Early motor examinations

At 3 to 4 months corrected age, infants returned for motor testing using the GMA and the HINE. General movements were recorded for 5 min with the calm, undressed infant placed supine (Einspieler and Prechtl, 2005; Einspieler et al., 2004). The videos were scored within 72 h by one certified examiner masked to MRI and clinical history. Any questionable videos were reviewed by a second rater from the General Movements Trust (Harpster et al., 2021). Normally developing infants should exhibit complex fidgety movements of the arms, legs, neck, and trunk. Infants with these movements received normal GMA scores and infants lacking fidgety movements or with abnormal fidgety movements received abnormal scores. The HINE is a standard neurological examination indicated for infants between 2 and 24 months of age and comprising 26 items over 5 domains: cranial nerve function (max score of 15), posture (max score of 18), movements (max score of 6), tone (max score of 24), and reflexes and reactions (max score of 15) (Romeo et al., 2013). Each item is scored between 0 and 3, and these scores are summed to obtain an overall HINE score (range: 0–78). A HINE score below 57 is considered abnormal at this age (Romeo et al., 2013). A single trained examiner masked to clinical history and term MRI findings performed all HINE testing and GMA recording during the same visit.

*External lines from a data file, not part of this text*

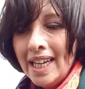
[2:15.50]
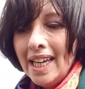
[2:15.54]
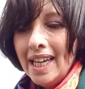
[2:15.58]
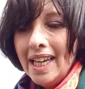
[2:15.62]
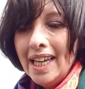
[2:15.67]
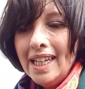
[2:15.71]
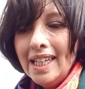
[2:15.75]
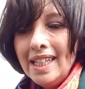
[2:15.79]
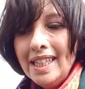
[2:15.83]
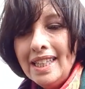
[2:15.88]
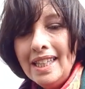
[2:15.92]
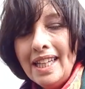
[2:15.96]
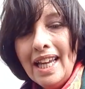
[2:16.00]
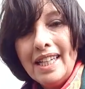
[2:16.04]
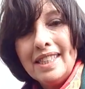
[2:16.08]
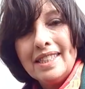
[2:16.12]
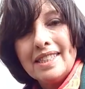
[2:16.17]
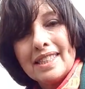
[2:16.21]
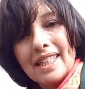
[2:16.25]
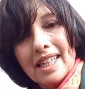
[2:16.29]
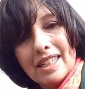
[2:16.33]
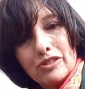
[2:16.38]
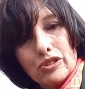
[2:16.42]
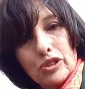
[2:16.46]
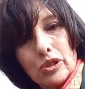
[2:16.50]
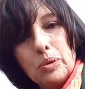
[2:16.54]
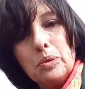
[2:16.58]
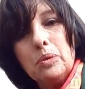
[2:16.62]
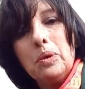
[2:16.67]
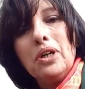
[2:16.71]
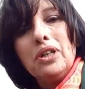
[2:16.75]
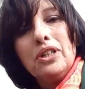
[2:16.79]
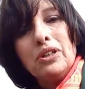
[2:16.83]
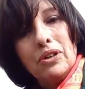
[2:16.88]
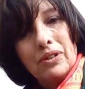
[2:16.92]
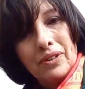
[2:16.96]
and I started to
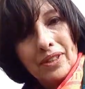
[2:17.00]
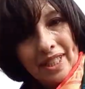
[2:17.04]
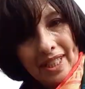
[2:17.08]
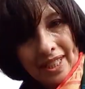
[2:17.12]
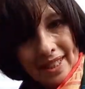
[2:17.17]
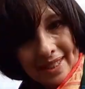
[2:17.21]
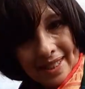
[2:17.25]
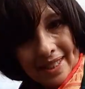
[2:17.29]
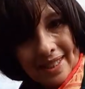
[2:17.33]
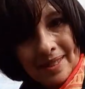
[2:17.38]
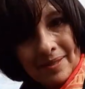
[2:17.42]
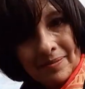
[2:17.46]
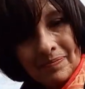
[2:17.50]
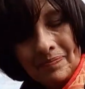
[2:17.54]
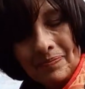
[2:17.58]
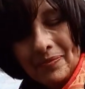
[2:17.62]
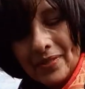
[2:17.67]
work on it.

Brain abnormality and CP risk scoring

A single pediatric neuroradiologist masked to clinical history assessed brain abnormality using Kidokoro’s standard rubric (Kidokoro et al., 2013), which generates abnormality scores for the gray matter, white matter, deep gray matter, and cerebellum, which are subsequently summed to obtain a global brain abnormality score. Total scores of 0–3 are normal, scores of 4–7 represent mild abnormality, scores of 8–11 are moderate, and scores of 12 and higher represent severe abnormality. Using the Novak et al. early CP diagnosis guidelines (Novak et al., 2017), we labeled infants as having early CP if they had both moderate to severe injury on structural MRI (score ≥8) plus an abnormal GMA and/or an abnormal HINE score.

Structural MRI processing

We used the developing human connectome project (dHCP) pipeline (Makropoulos et al., 2018) to automatically segment the structural T2-weighted images. The dHCP performs tissue segmentation and volume estimation for each main tissue type and all cortical and subcortical structures. It also generates maturation metrics for each cortical region of the Gousias (Gousias et al., 2013; Gousias et al., 2012) neonatal atlas. As our initial structural MRI feature set, we chose four cortical maturational features that are altered by preterm birth (Kline et al., 2019): surface area, gyrification index, sulcal depth, and inner cortical curvature for the whole brain and bilaterally for all five lobes (frontal, parietal, occipital, temporal, and insular). We also examined volume of the white matter, deep gray matter, and ventricles; bilateral volume of all five lobes; bilateral volume of the main subcortical structures: the amygdala, hippocampus, caudate nucleus, lentiform nucleus, thalamus, subthalamic nucleus, and cerebellum; and unilateral volume of the corpus collosum and brainstem. To facilitate interpretability of the reported odds ratios, we divided brain volumes (originally in mm3) by 1000 to transform them to cm3 (mL). We also divided total and regional surface area measurements by 100 to transform them to cm2. As sulcal depth is a unitless measure reflecting mean convexity/concavity (Makropoulos et al., 2018), we converted to a z score before calculating the associated odds ratios.

Diffusion MRI processing

We processed the b800 data using a slightly modified version of the dHCP diffusion preprocessing pipeline (Bastiani et al., 2019), correcting for susceptibility-induced distortions, eddy current artifact, and movement artifact. With Diffusion Toolkit, we generated maps of FA and performed whole-brain, deterministic fiber tracking in diffusion space. We aligned the 122-region John’s Hopkins University (JHU) (Oishi et al., 2011) neonatal brain template to create parcellated brain maps in diffusion space (Fig. 1) in a multi-step process. First, we aligned the JHU T2-weighted scan to the subject T2-weighted scan using FLIRT linear alignment in FSL (http://fsl.fmrib.ox.ac.uk/fsl/fslwiki/, version 5.0.11), and then we applied the resulting transform on the JHU parcellation file. To enhance the alignment of the fine anatomical structures, in ANTs (Avants et al., 2011), we used symmetric normalization, an elastic registration tool, to further conform the FLIRT-aligned image to subject T2-weighted space. Then we applied this second transform to the parcellation file. With a second FLIRT alignment, we registered subject T2 space to b0 space and applied this third and final transformation to the parcellation file.
Fig. 1.

Alignment (3rd column) of the 122-region JHU atlas (2nd column) with diffusion space tractography (1st column) for a female very preterm infant, born at a gestational age of 31.86 weeks. From here, we calculated the mean fractional anisotropy for all streamlines connecting each regional pair as a 122 × 122 symmetrical matrix.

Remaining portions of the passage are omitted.